_What the task asks:_ Everything in the data should be repeated exactly, save for the images.

** Opening Input material block **

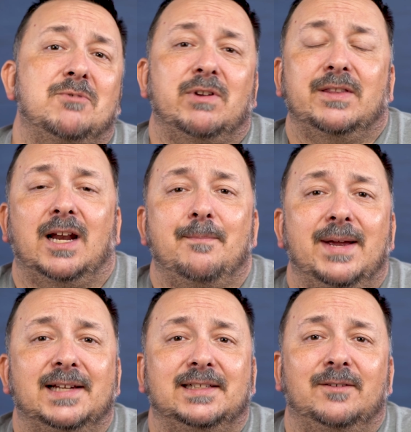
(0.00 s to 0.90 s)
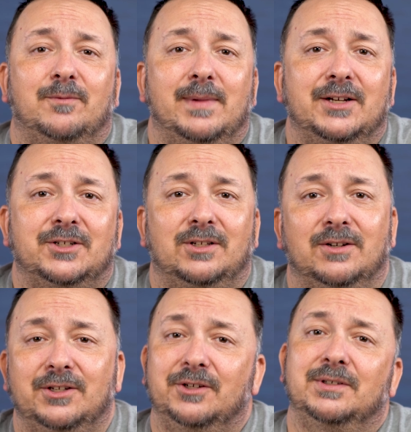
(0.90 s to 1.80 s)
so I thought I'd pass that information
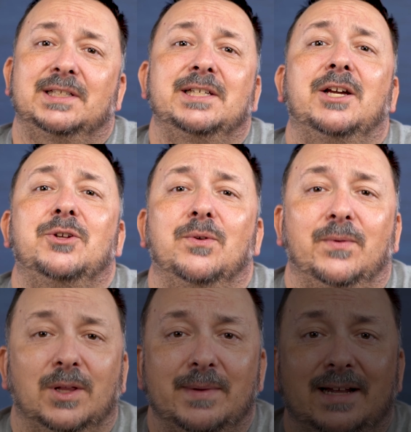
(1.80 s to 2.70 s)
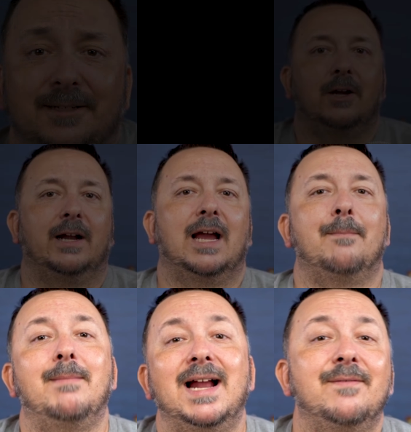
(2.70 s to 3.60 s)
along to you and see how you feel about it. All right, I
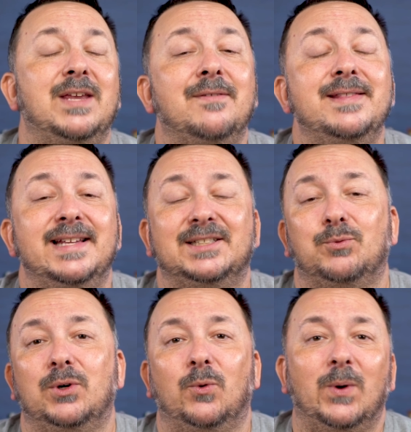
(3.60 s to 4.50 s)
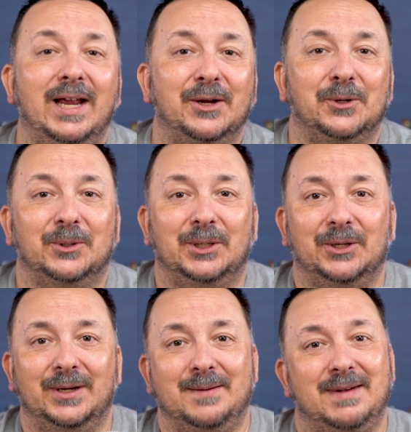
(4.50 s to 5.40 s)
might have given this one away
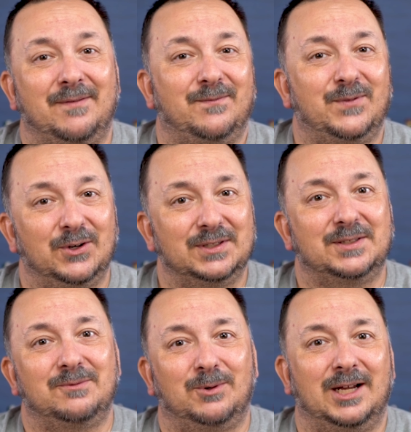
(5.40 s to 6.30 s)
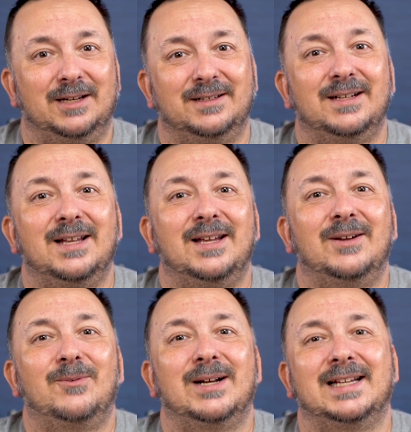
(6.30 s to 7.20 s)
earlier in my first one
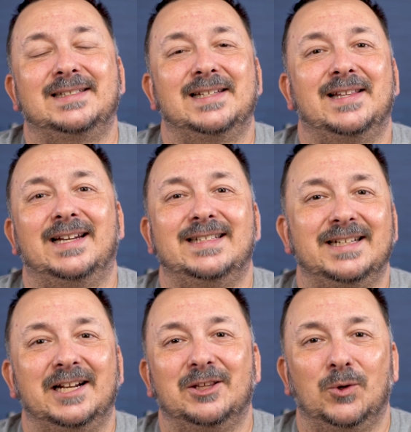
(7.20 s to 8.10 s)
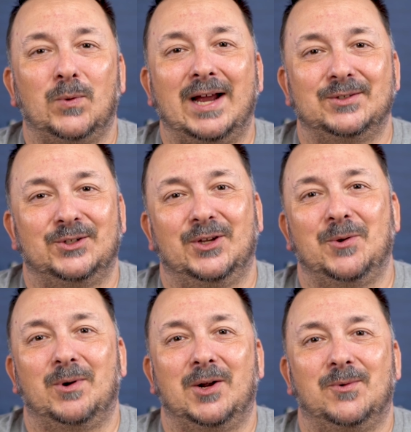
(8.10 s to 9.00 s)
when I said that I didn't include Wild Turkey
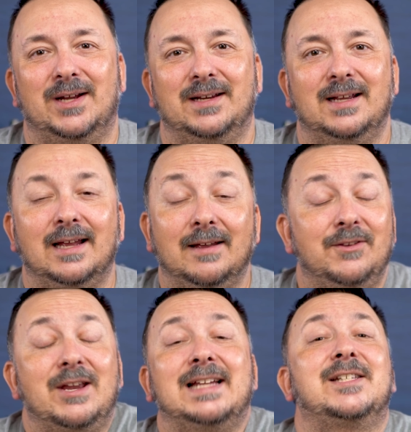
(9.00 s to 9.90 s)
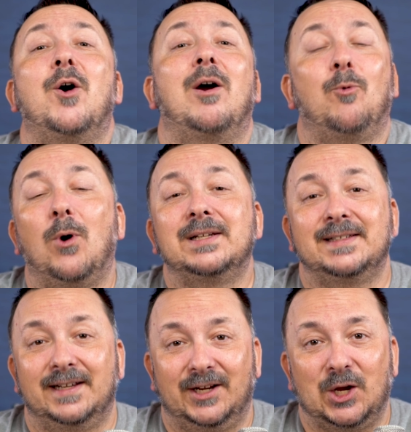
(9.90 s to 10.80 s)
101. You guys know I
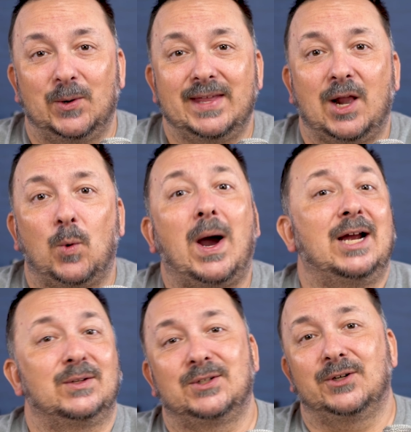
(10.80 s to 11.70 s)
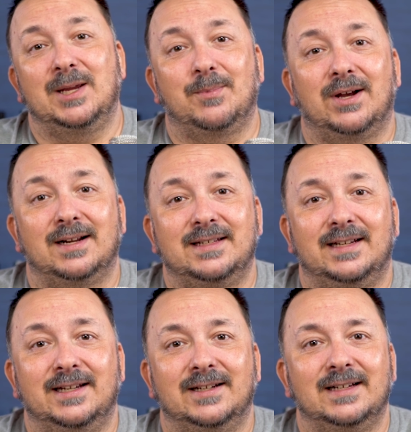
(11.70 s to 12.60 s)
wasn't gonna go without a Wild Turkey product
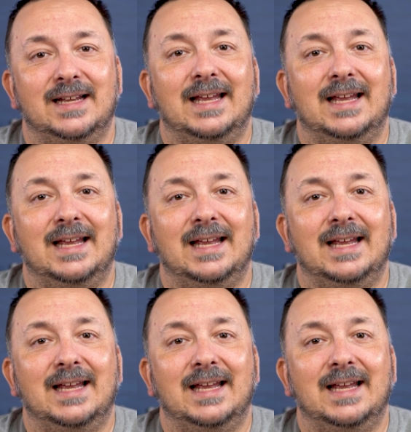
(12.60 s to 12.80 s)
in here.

** Closing Input material block **

_Solution to this problem:_
(0.00 s to 0.90 s)
(0.90 s to 1.80 s)
so I thought I'd pass that information
(1.80 s to 2.70 s)
(2.70 s to 3.60 s)
along to you and see how you feel about it. All right, I
(3.60 s to 4.50 s)
(4.50 s to 5.40 s)
might have given this one away
(5.40 s to 6.30 s)
(6.30 s to 7.20 s)
earlier in my first one
(7.20 s to 8.10 s)
(8.10 s to 9.00 s)
when I said that I didn't include Wild Turkey
(9.00 s to 9.90 s)
(9.90 s to 10.80 s)
101. You guys know I
(10.80 s to 11.70 s)
(11.70 s to 12.60 s)
wasn't gonna go without a Wild Turkey product
(12.60 s to 12.80 s)
in here.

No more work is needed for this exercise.